## Exercise
Copy out all of the entries below without any change.
::::
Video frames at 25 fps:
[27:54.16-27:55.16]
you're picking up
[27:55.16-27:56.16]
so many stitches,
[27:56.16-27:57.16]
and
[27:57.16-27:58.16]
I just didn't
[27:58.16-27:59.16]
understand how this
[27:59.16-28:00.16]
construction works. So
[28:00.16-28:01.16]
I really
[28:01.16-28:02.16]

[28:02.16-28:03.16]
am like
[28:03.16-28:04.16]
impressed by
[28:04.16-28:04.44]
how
::::
## Result of this task
Video frames at 25 fps:
[27:54.16-27:55.16]
you're picking up
[27:55.16-27:56.16]
so many stitches,
[27:56.16-27:57.16]
and
[27:57.16-27:58.16]
I just didn't
[27:58.16-27:59.16]
understand how this
[27:59.16-28:00.16]
construction works. So
[28:00.16-28:01.16]
I really
[28:01.16-28:02.16]

[28:02.16-28:03.16]
am like
[28:03.16-28:04.16]
impressed by
[28:04.16-28:04.44]
how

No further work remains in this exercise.